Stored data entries
=== Begin Enclosure ===
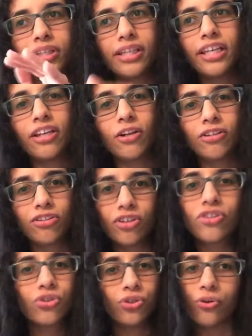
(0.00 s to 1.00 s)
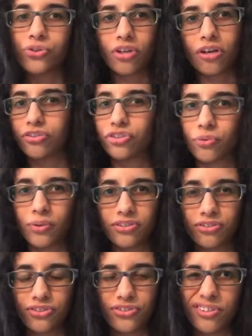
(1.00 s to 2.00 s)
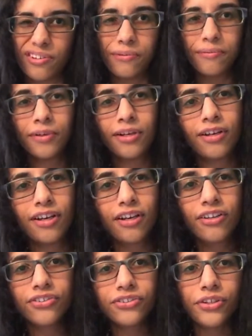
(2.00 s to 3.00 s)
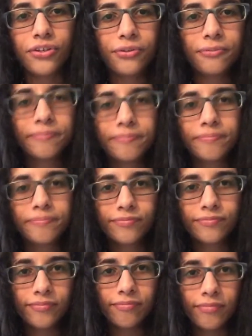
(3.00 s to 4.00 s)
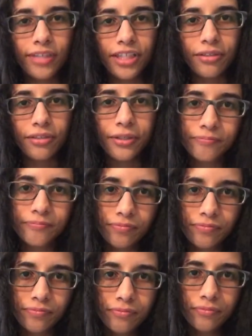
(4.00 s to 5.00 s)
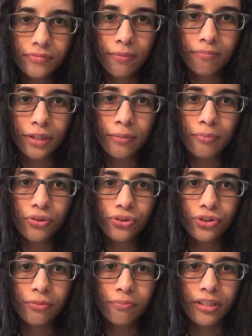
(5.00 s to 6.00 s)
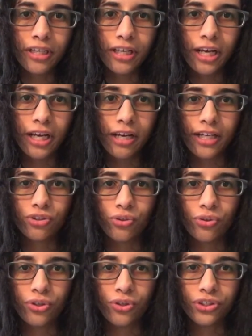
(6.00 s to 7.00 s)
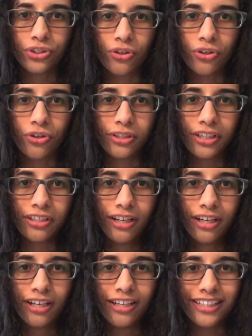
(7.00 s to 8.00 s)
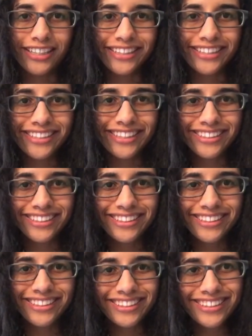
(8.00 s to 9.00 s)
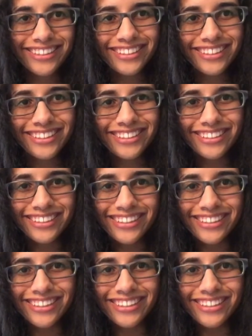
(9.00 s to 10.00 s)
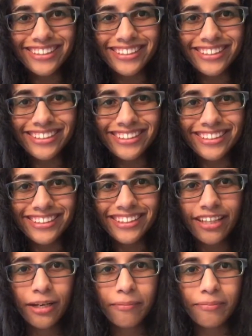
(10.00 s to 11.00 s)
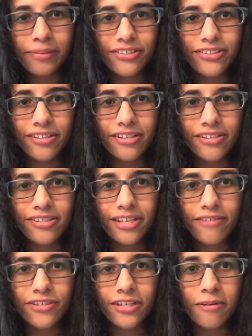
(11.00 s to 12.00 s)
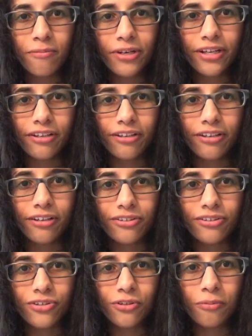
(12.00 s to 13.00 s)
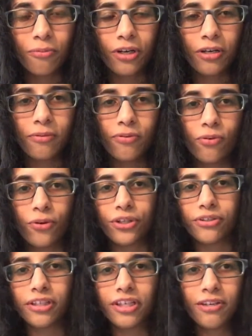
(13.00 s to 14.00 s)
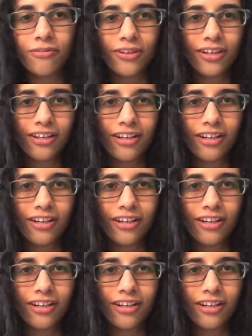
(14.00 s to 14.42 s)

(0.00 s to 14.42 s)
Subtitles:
would lead to those consequences. So, anyway, people should behave like George Carlin. I cannot say I know who that is. Please stay safe, Zamri, and others too. Pray before you leave.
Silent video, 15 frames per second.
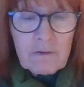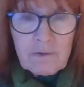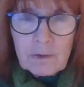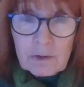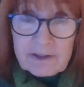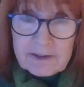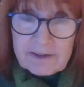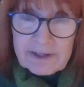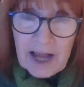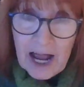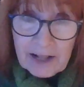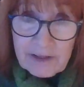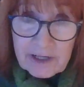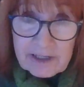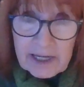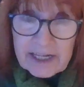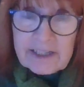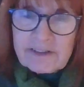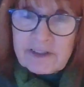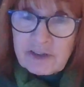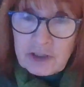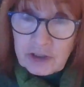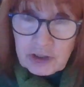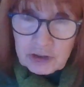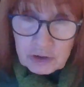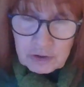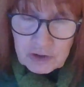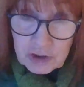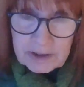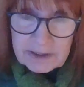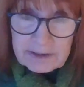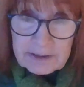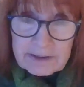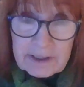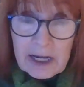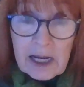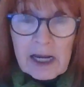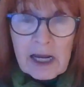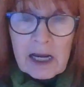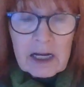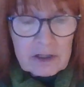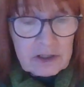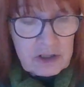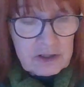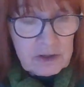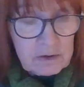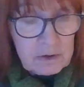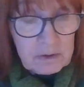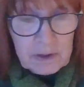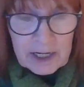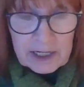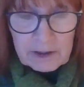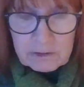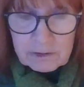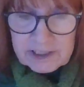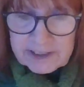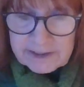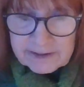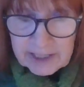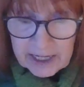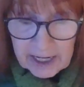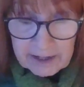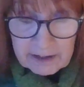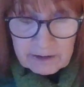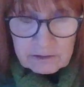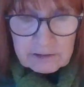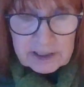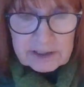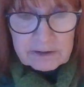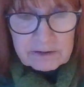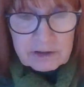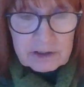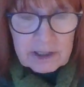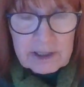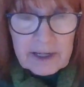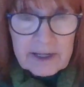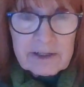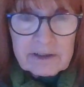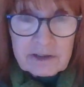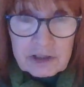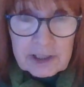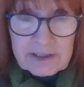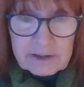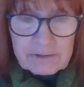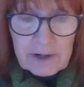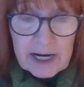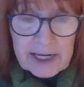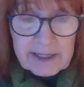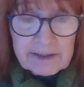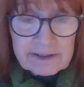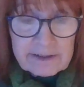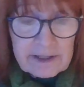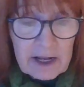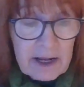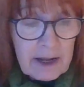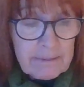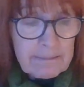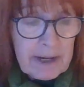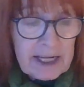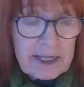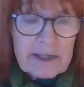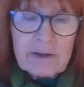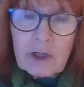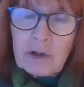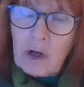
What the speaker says: forces other institutions to increase their interest rates, making the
=== End Enclosure ===
* Task prompt *
What the answer needs is every line from the one with "(3.00 s to 4.00 s)" through the last line of the data, reproduced word for word and with pictures omitted.

* Result of the task *
(3.00 s to 4.00 s)
(4.00 s to 5.00 s)
(5.00 s to 6.00 s)
(6.00 s to 7.00 s)
(7.00 s to 8.00 s)
(8.00 s to 9.00 s)
(9.00 s to 10.00 s)
(10.00 s to 11.00 s)
(11.00 s to 12.00 s)
(12.00 s to 13.00 s)
(13.00 s to 14.00 s)
(14.00 s to 14.42 s)

(0.00 s to 14.42 s)
Subtitles:
would lead to those consequences. So, anyway, people should behave like George Carlin. I cannot say I know who that is. Please stay safe, Zamri, and others too. Pray before you leave.
Silent video, 15 frames per second.
What the speaker says: forces other institutions to increase their interest rates, making the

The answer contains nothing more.